Sunday, September 14, 2008

Department Store Building of the Week, Vol.14


High above the clouds -- for some reason there are no low-level shots facing the right direction in Perth Amboy -- is the block of Smith Street that was home to Reynolds Bros., the light-faced building at center right. The store started just after the turn of the century as Reynolds and Hanson, a partnership of George Reynolds and Walter Hanson; John Reynolds quickly became the partner, replacing Hanson, who later turned up as partner in another Perth Amboy store, Sharp & Hanson.

Although the Reynoldses were the merchant princes of Perth Amboy, they moved out of the city early. By 1920 George Reynolds had decamped to Plainfield, and the family remained based there until the late 1950s, when it moved again to the Rumson-Fair Haven area at the northern end of the Shore. The management-class neighborhood of Perth Amboy was oddly located, to the southeast of downtown, in a neighborhood surrounded on two sides by water. It couldn't grow out, and much of the rest of the city was factories and blue-collar neighborhoods, so the upper middle class simply left -- for the Shore, for Metuchen, for various North Jersey suburbs. Similarly, the now-vanished Perth Amboy newspaper first moved to Woodbridge and then changed its name before being subsumed in today's Middlesex County-wide Home News Tribune. Something there was about Perth Amboy that made people not want to identify with it, even though the old upper-middle-class section not only has a fine view of the water but many historic sites.

Perhaps it was the odd name, which is as mysterious in provenance as Newport News. My favorite folk tale is of Lord Perth walking to shore wearing a kilt and the Indian women laughing, whereupon his lordship responded, "No! Perth am boy!" This was in the WPA guide to New Jersey, I am not making this up.

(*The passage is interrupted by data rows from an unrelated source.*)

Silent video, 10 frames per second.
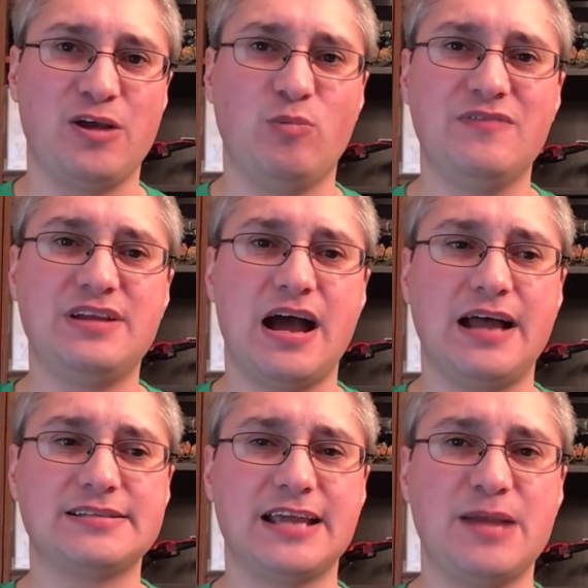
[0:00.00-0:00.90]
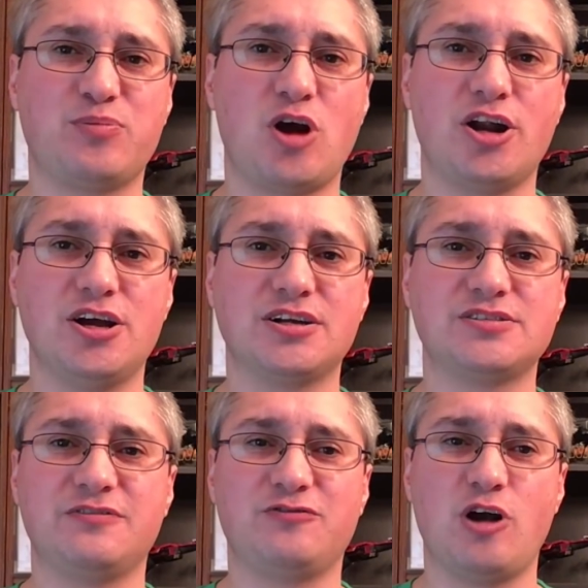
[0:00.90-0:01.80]
We've got a
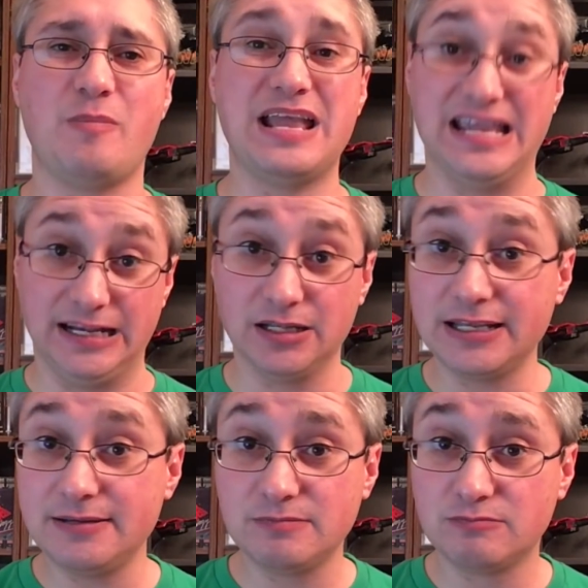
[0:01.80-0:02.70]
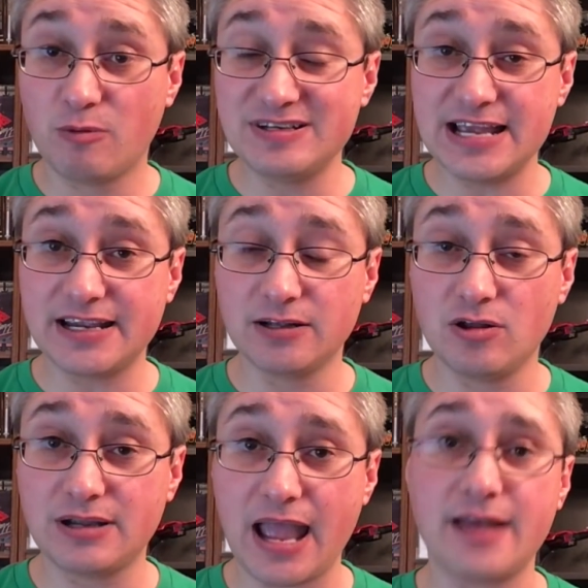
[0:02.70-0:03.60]
product from Italy we'll be taking a
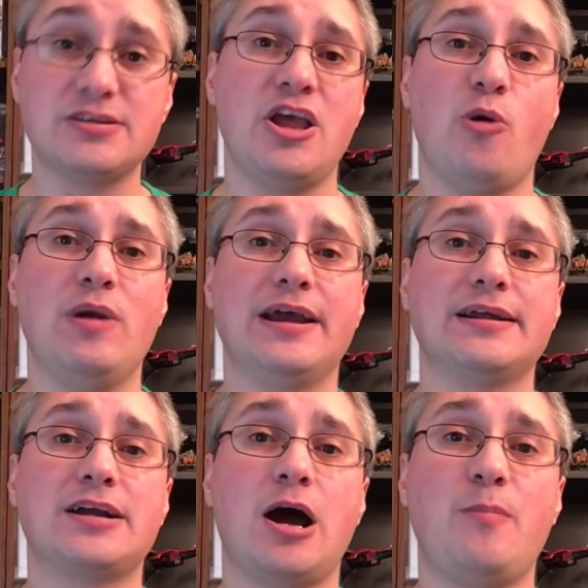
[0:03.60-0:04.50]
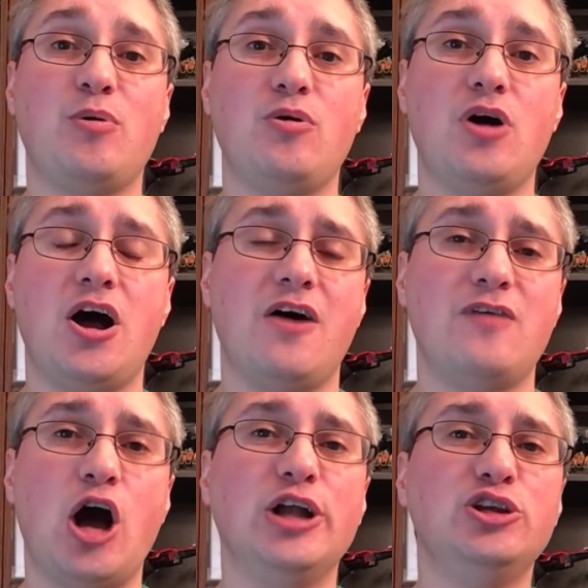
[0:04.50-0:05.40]
look at. We got a couple
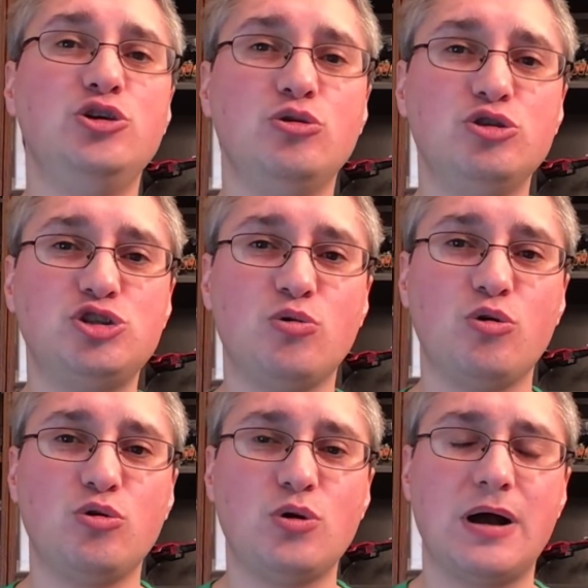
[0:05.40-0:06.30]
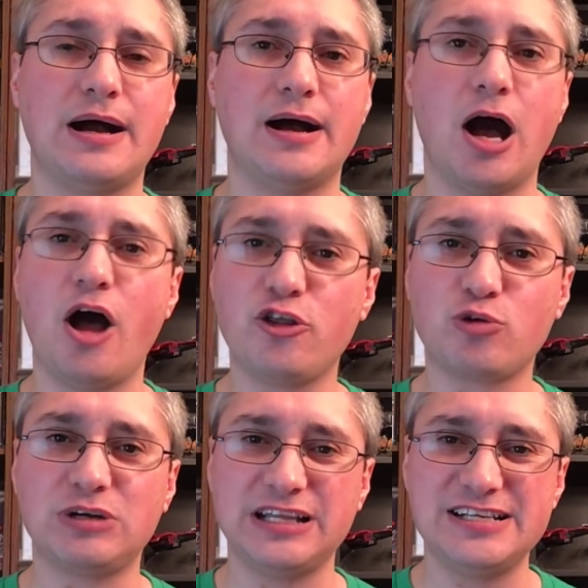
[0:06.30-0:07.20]
of unusual
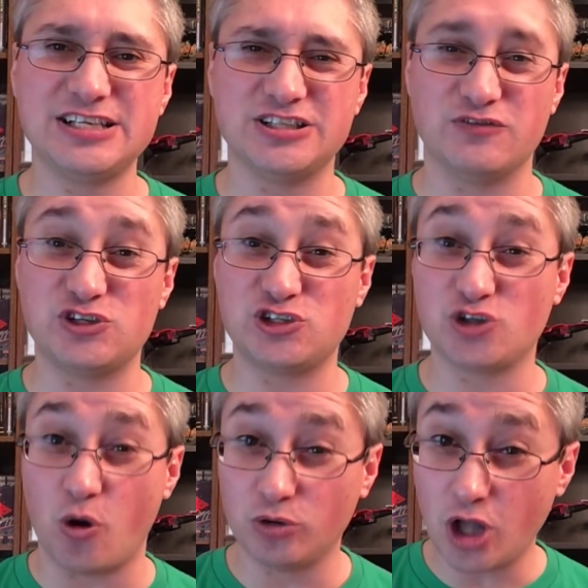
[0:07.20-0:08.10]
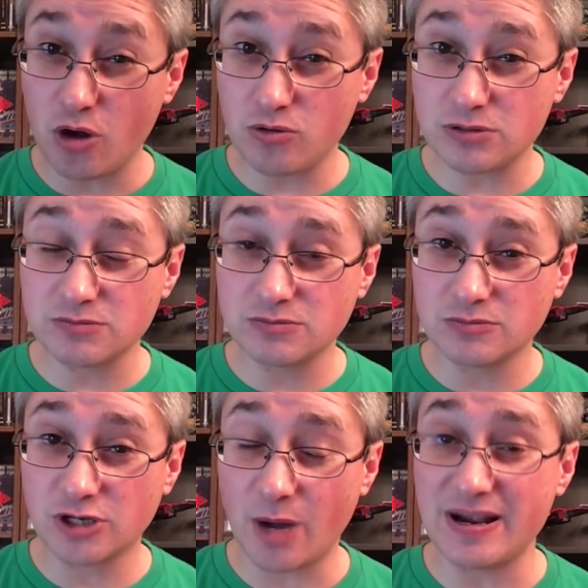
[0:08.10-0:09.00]
other releases of Solo
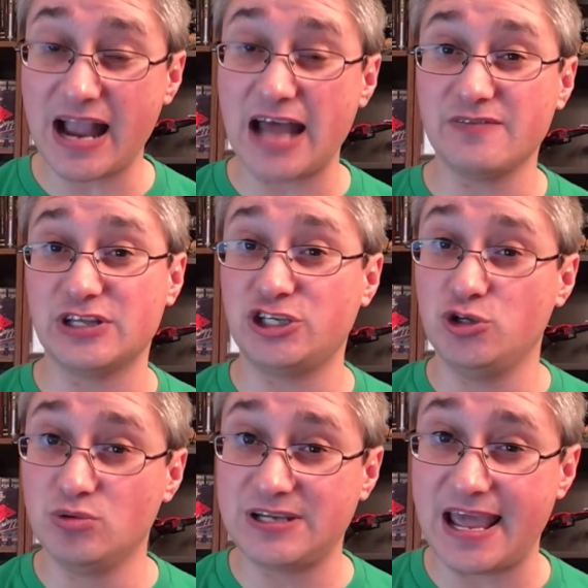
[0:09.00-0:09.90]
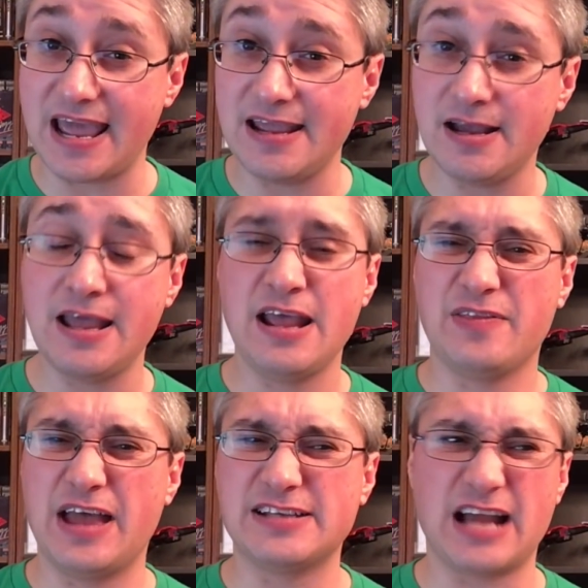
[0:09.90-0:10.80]
coming out of the UK
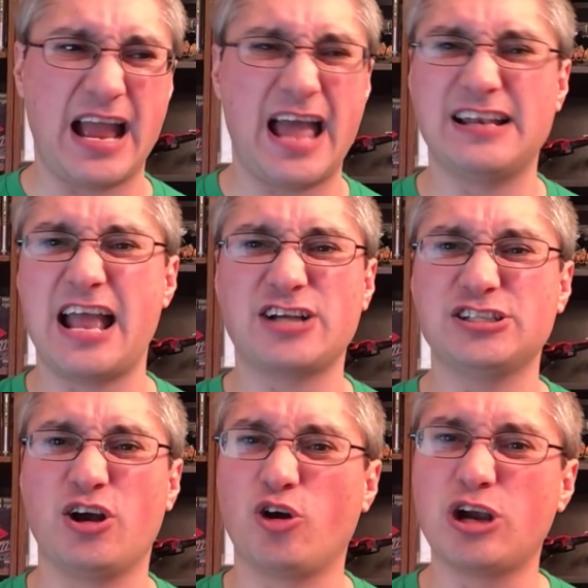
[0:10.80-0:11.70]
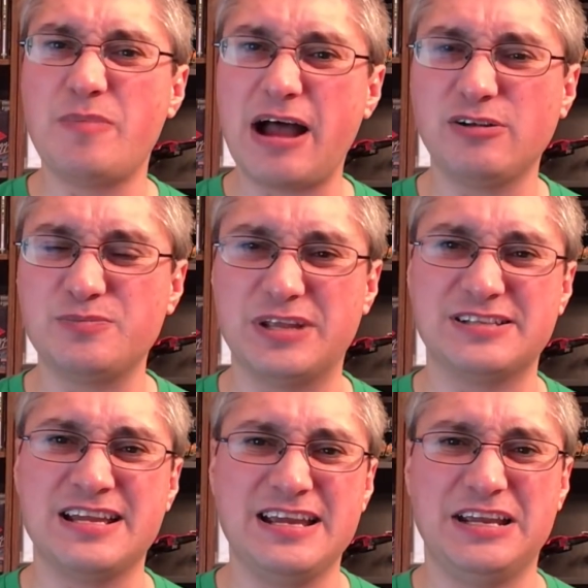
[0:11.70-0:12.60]
that I hadn't actually heard about,
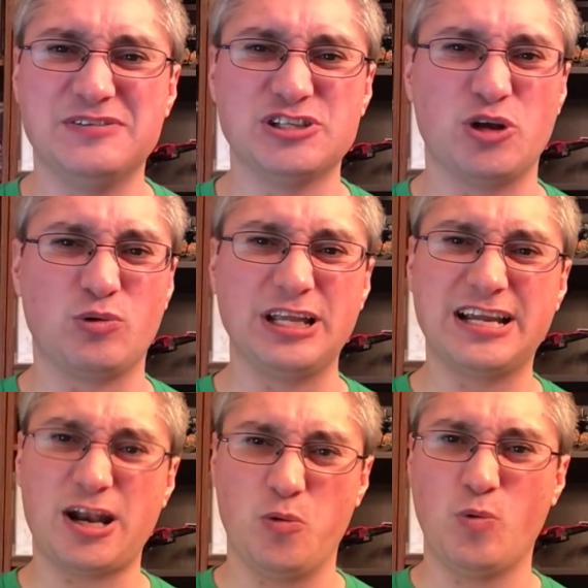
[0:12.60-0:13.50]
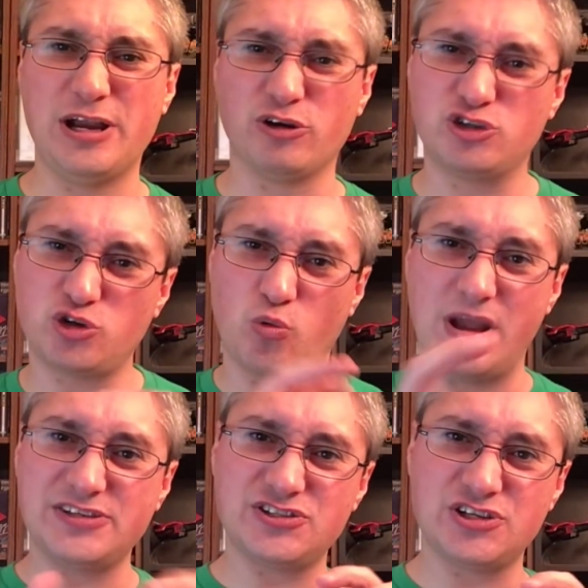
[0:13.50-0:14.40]
that gives us a really kind of weird
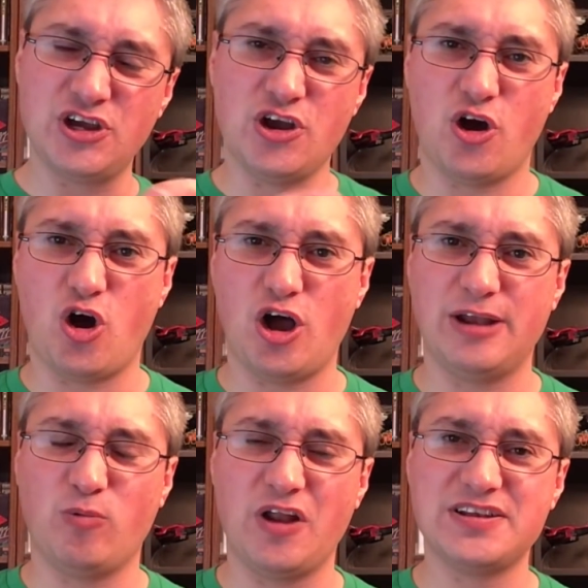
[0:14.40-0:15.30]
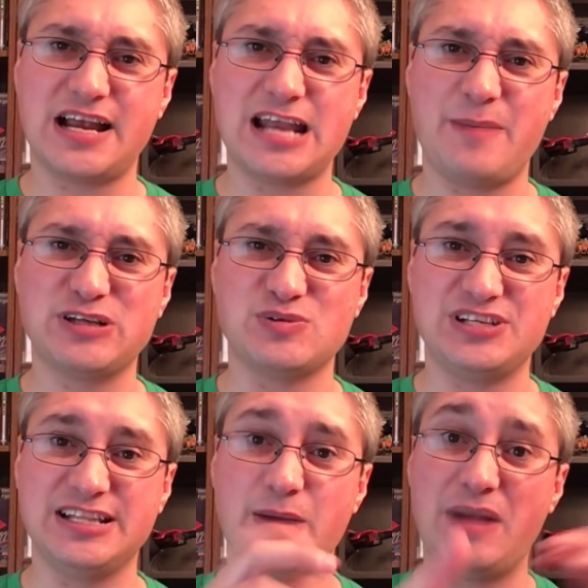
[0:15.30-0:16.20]
twist on one of the dynamics we
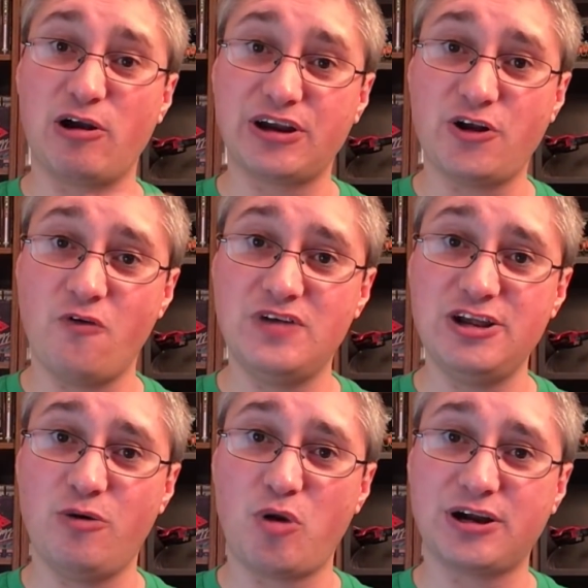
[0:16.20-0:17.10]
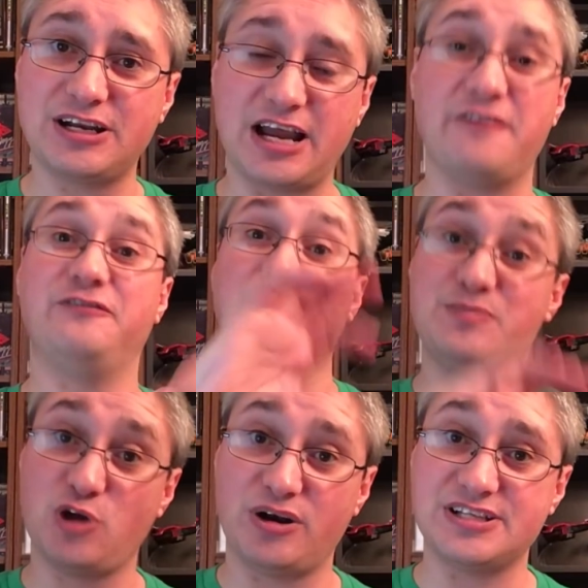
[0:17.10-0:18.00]
see in the American home video market, kind of
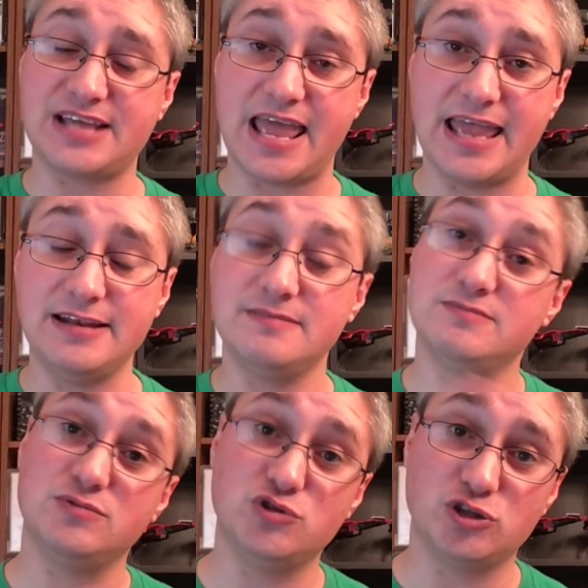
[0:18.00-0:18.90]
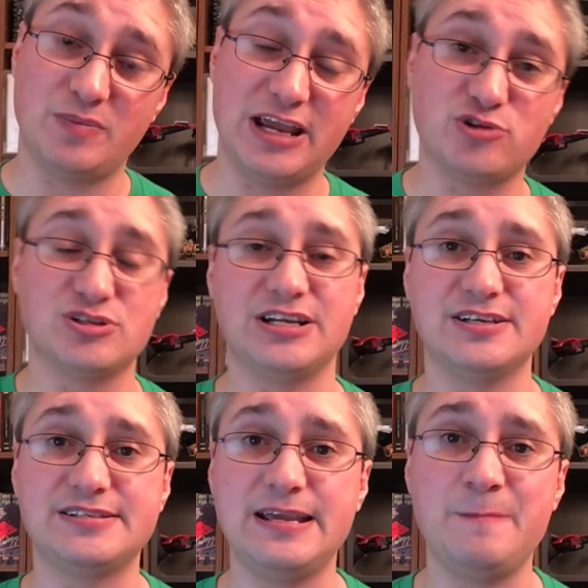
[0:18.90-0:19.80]
flipped on its head. Should be interesting
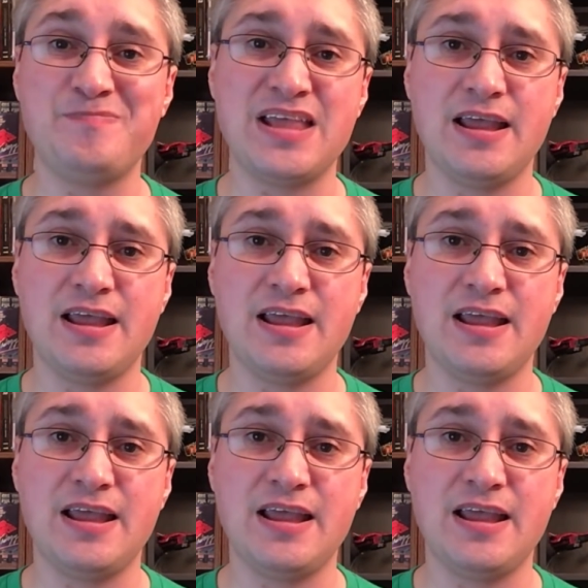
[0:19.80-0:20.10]
to see.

Reynolds Bros. operated suburban stores in Somerville and Toms River, and possibly others, before it closed in the 1980s. It used a butterfly as part of its logo, if I remember correctly.

1 comment:

SandorMax said...

I have a photo of me sitting in Santa's lap upstairs at Reynold's Department Store in Perth Amboy in the early 60's. My mother told me the store was really special and had beautiful high-end goods. Would love to see a photo of it one day.